Apart from the pictures, every entry below must be given again exactly.

* _GIVEN INFORMATION_
--- START ---

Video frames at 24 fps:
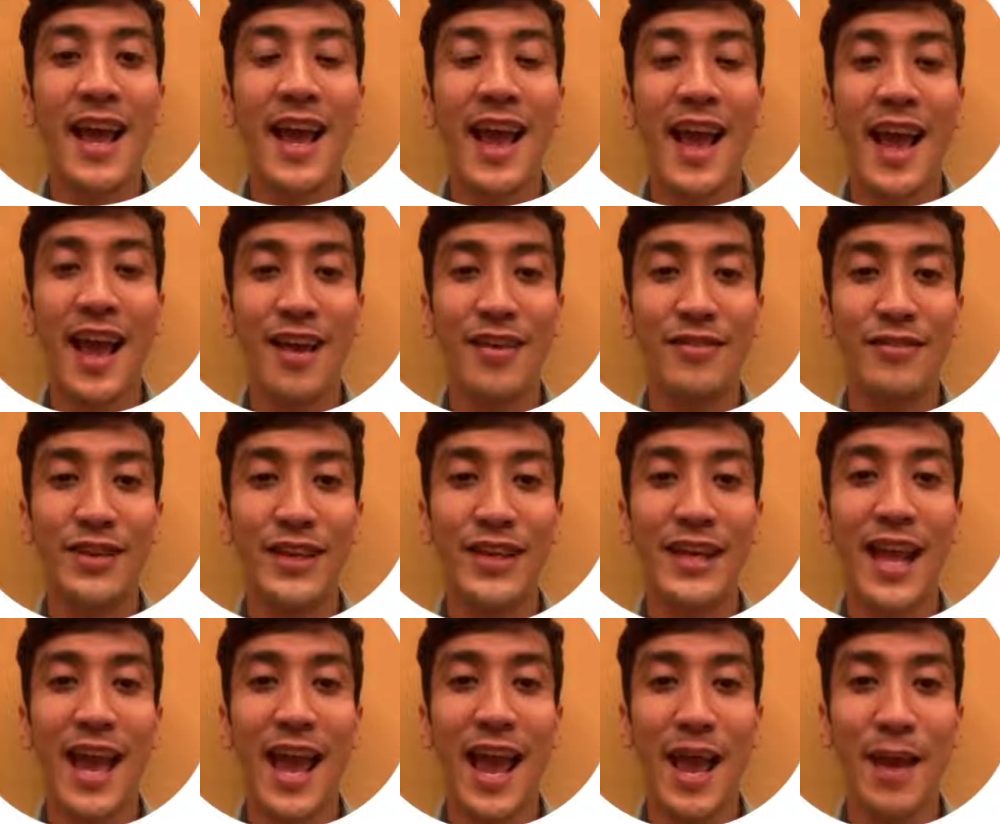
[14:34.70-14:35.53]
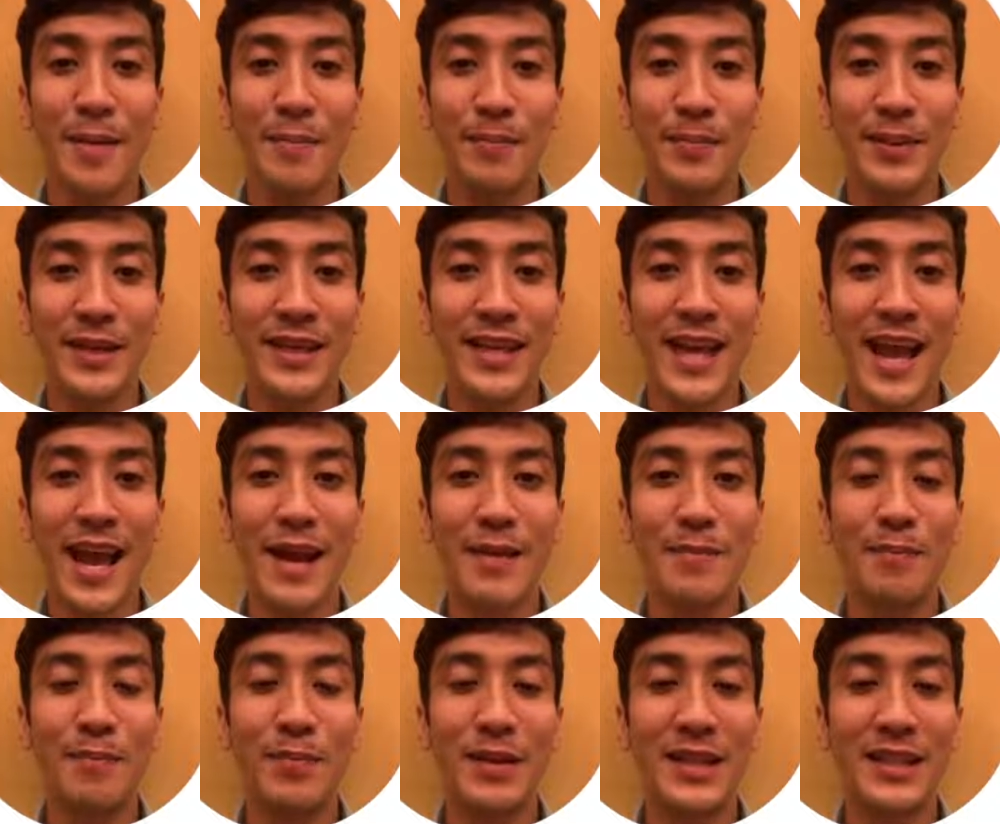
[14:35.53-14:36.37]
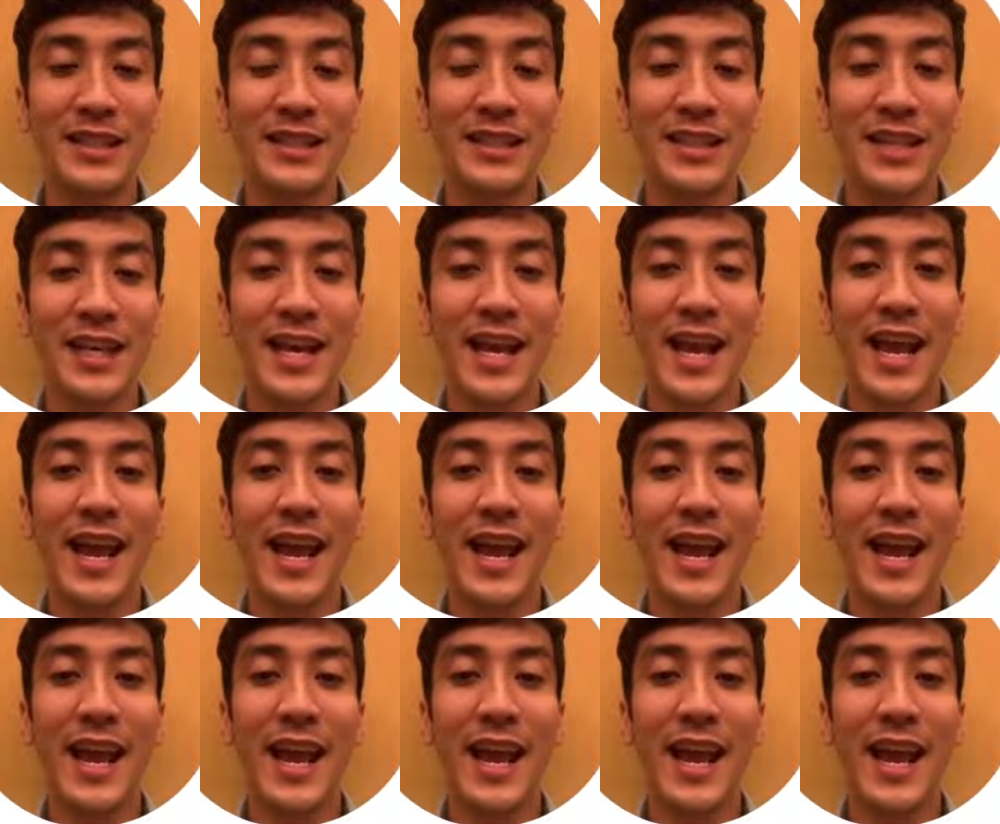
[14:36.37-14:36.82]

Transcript: Having happy and pleased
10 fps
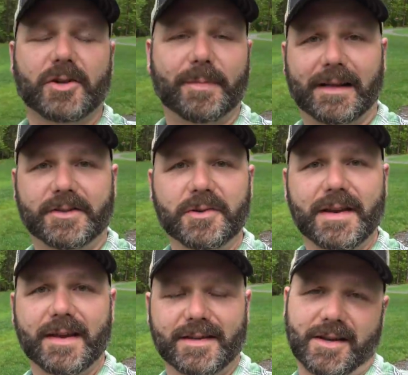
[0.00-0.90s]
So about two
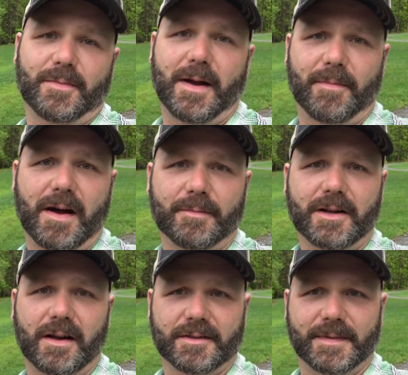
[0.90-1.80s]
days ago, my mom
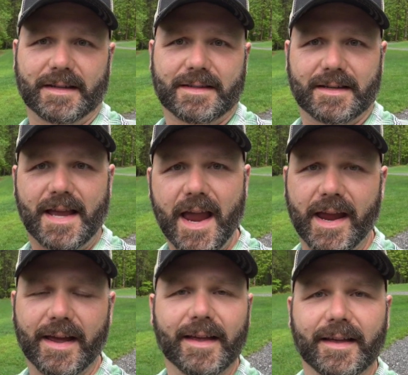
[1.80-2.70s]
calls me and says,
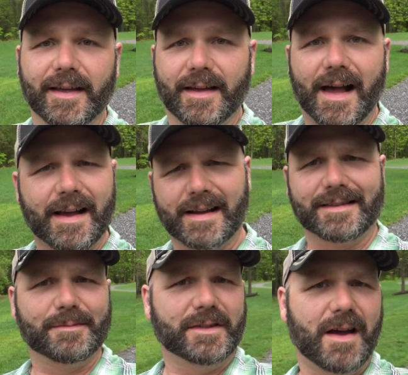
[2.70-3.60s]
hey, I got
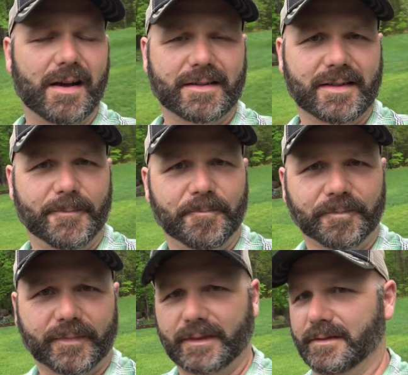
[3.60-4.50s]
some ducks.
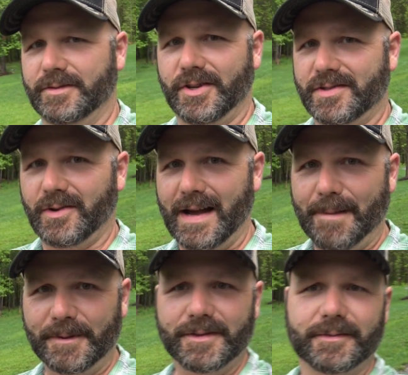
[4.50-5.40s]
Just so
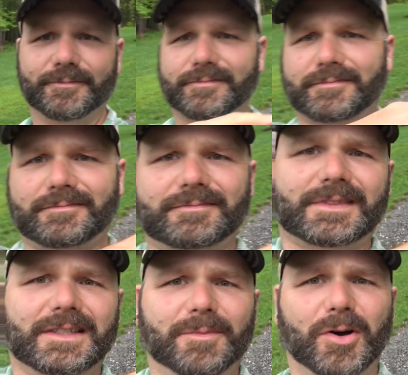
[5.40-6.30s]
happens, the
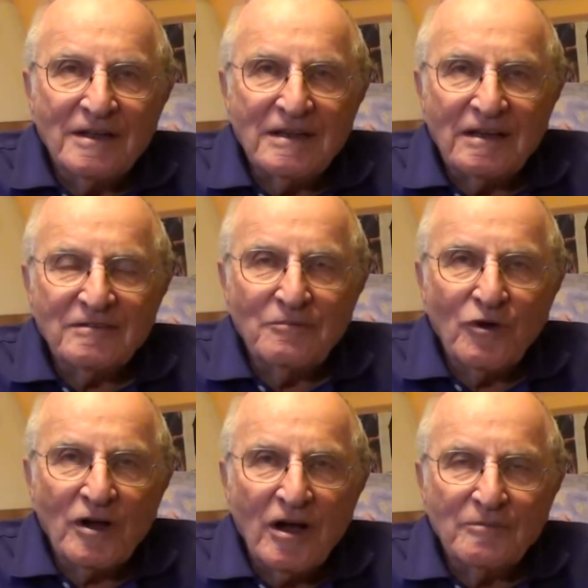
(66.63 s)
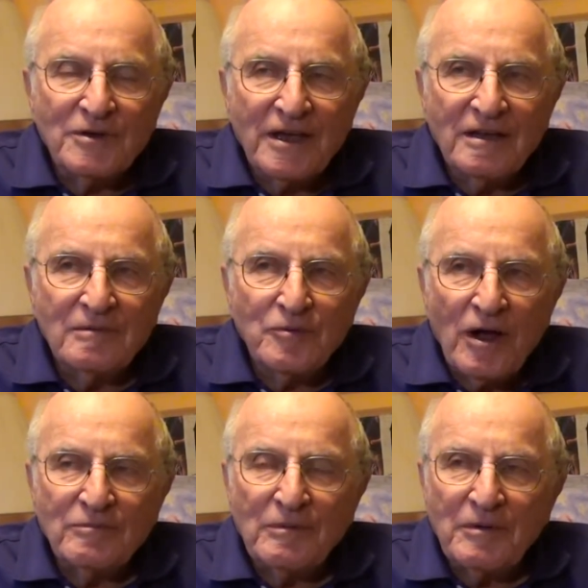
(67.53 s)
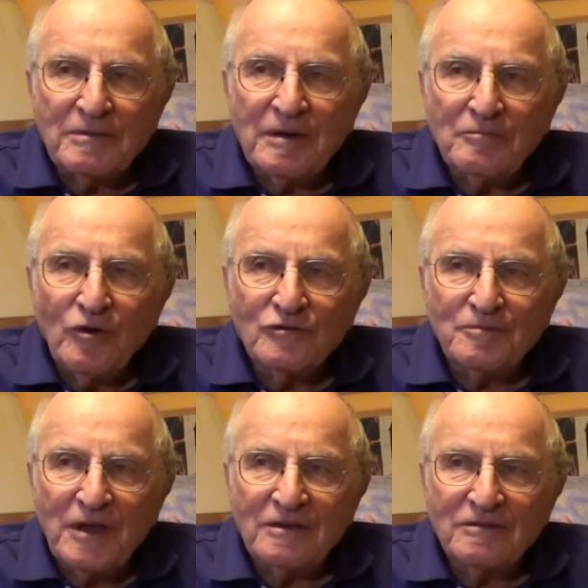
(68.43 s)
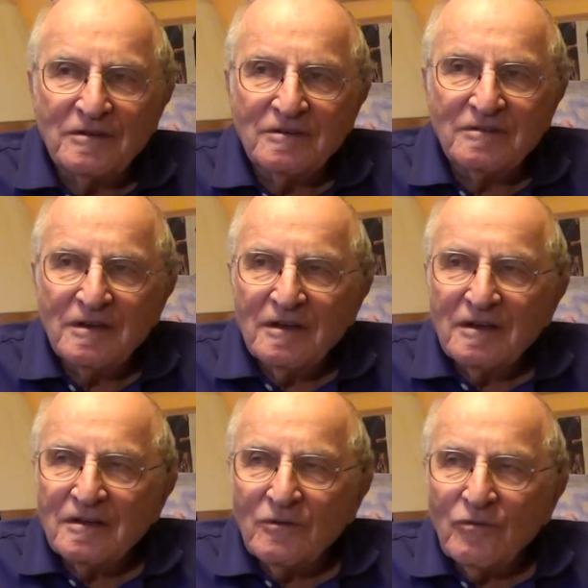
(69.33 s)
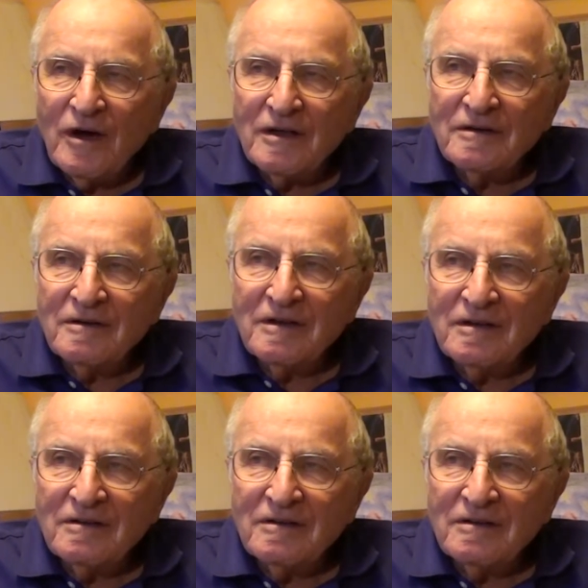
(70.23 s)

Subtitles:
That's a more complicated problem. But in most places, the water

--- END ---

* _RESULT OF THIS EXERCISE_
Video frames at 24 fps:
[14:34.70-14:35.53]
[14:35.53-14:36.37]
[14:36.37-14:36.82]

Transcript: Having happy and pleased
10 fps
[0.00-0.90s]
So about two
[0.90-1.80s]
days ago, my mom
[1.80-2.70s]
calls me and says,
[2.70-3.60s]
hey, I got
[3.60-4.50s]
some ducks.
[4.50-5.40s]
Just so
[5.40-6.30s]
happens, the
(66.63 s)
(67.53 s)
(68.43 s)
(69.33 s)
(70.23 s)

Subtitles:
That's a more complicated problem. But in most places, the water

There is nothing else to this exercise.